Solving polynomial equations in smoothed polynomial time and a near
solution to smale's 17th problem

The 17th of the problems proposed by Steve Smale for the 21st century asks for the existence of a deterministic algorithm computing an approximate solution of a system of n complex polynomials in n unknowns in time polynomial, on the average, in the size N of the input system. A partial solution to this problem was given by Carlos Beltran and Luis Miguel Pardo who exhibited a randomized linear homotopy algorithm, call it LV, doing so. Recently, we extended this result in several directions, making systematic use of the nice properties of Gaussian probability distributions.
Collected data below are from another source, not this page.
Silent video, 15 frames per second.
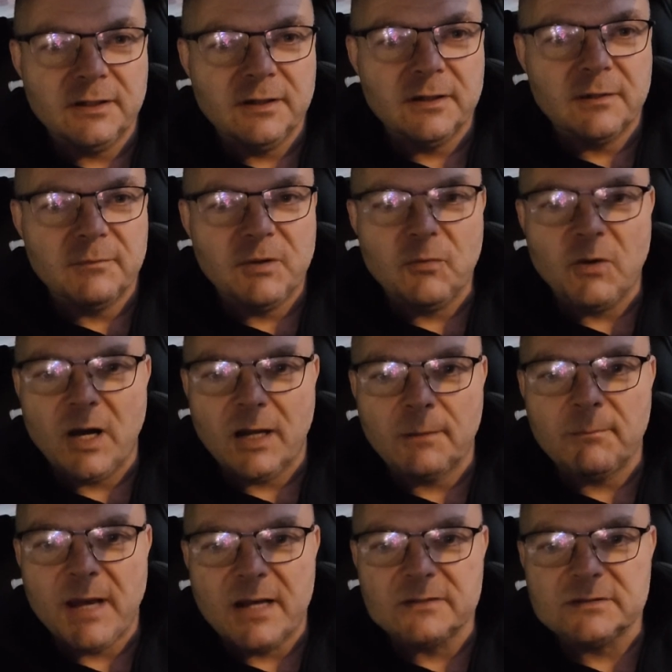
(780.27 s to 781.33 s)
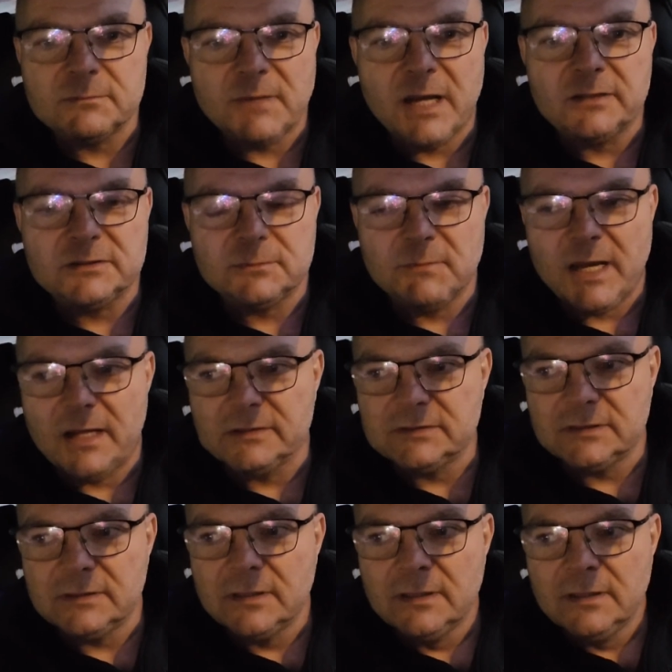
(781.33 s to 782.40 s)
you're going to be walking miles and miles and miles.
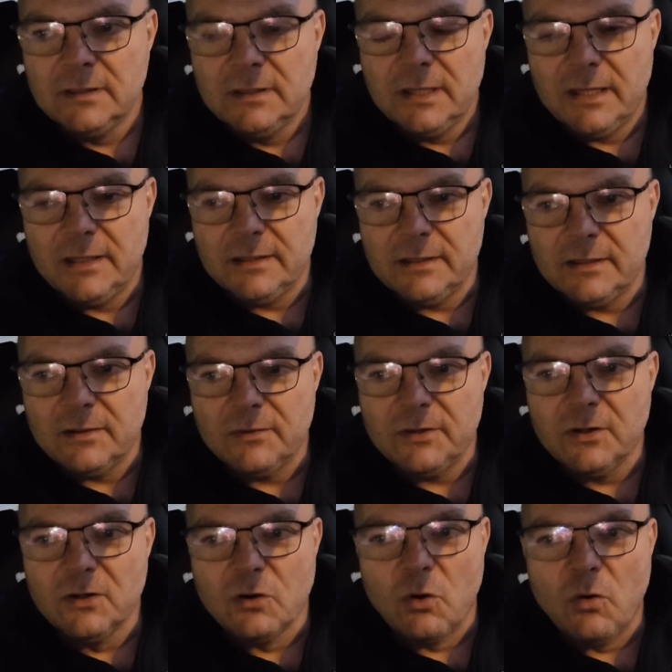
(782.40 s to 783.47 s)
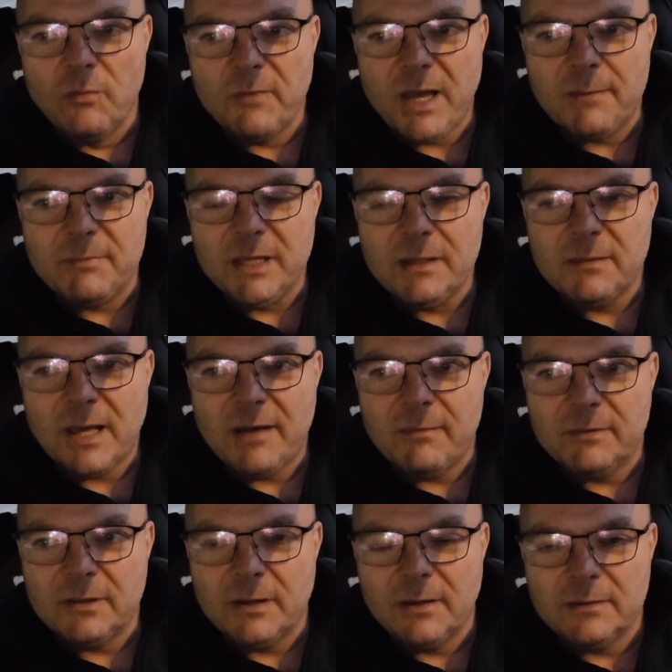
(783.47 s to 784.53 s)
And your goal might be to
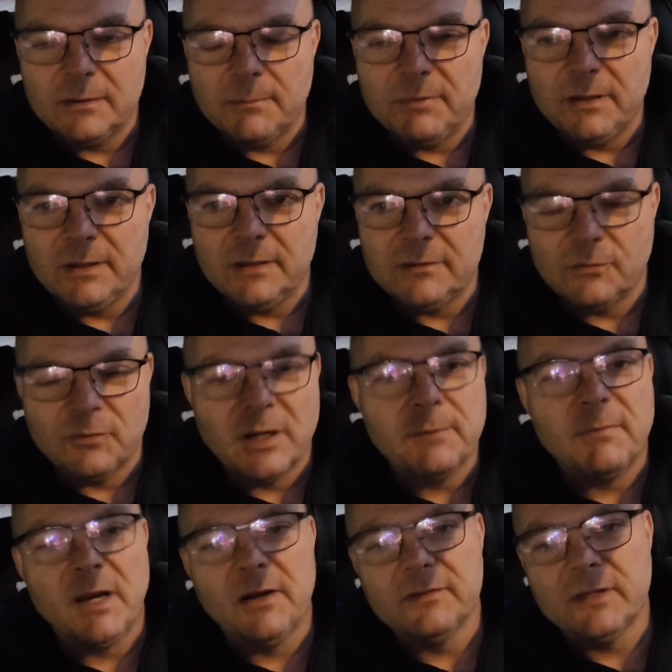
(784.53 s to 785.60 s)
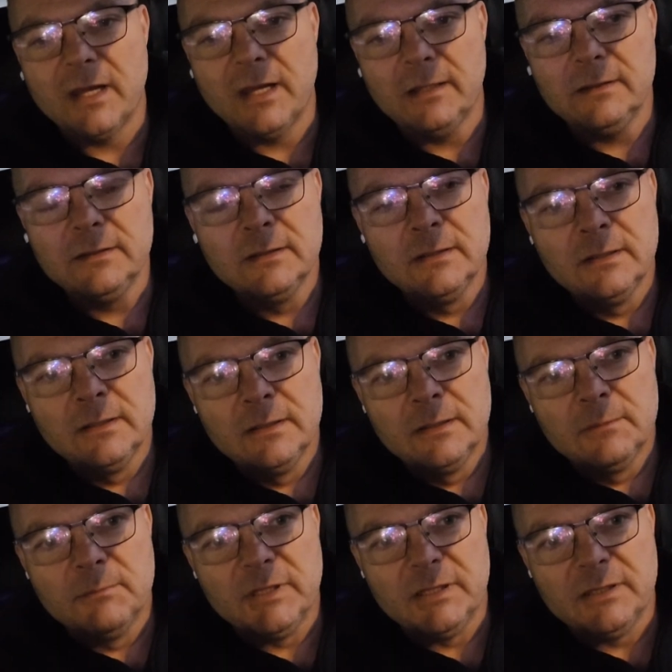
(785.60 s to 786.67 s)
run a marathon,
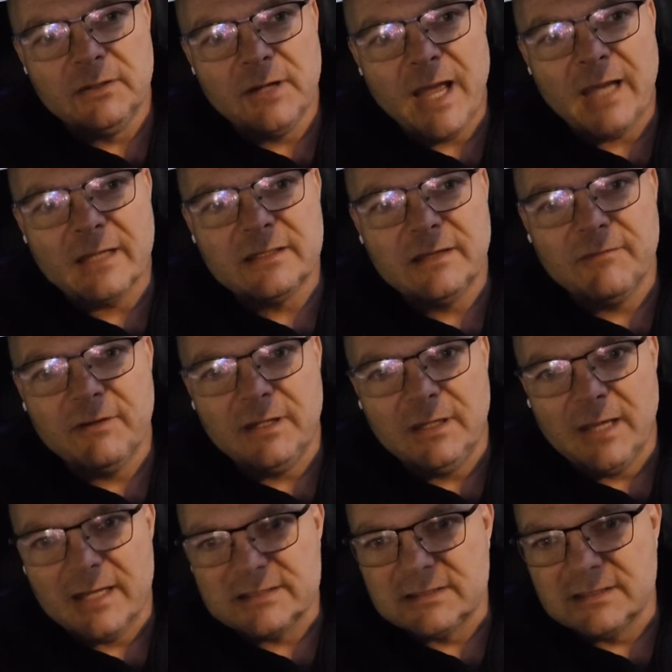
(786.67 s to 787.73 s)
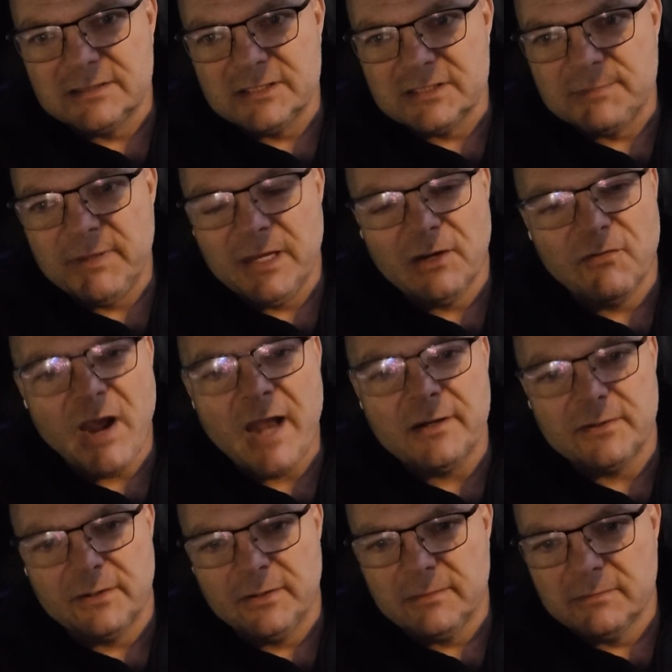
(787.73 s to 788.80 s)
but your activity has to just be a
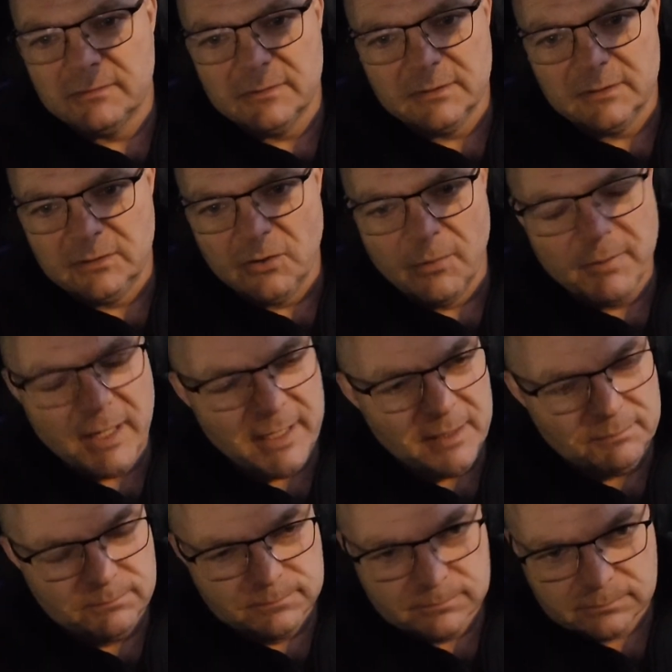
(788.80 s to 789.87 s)
grinder. Nobody's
Firstly, we perform a smoothed analysis (in the sense of Spielman and Teng) of algorithm LV and prove that its smoothed complexity is polynomial in the input size and 1/sigma, where sigma controls the size of of the random perturbation of the input systems. Secondly, we perform a condition-based analysis of LV. That is, we give a bound on the expected running time of LV on input f that, besides on the dimension parameters, only depends on the condition of the input system f.

Finally, we return to Smale's 17th problem as originally formulated for deterministic algorithms. We exhibit such an algorithm and show that its average complexity is N^{O(log log N)}. This is nearly a solution to Smale's 17th problem (joint work with Felipe Cucker, CityU Hong Kong).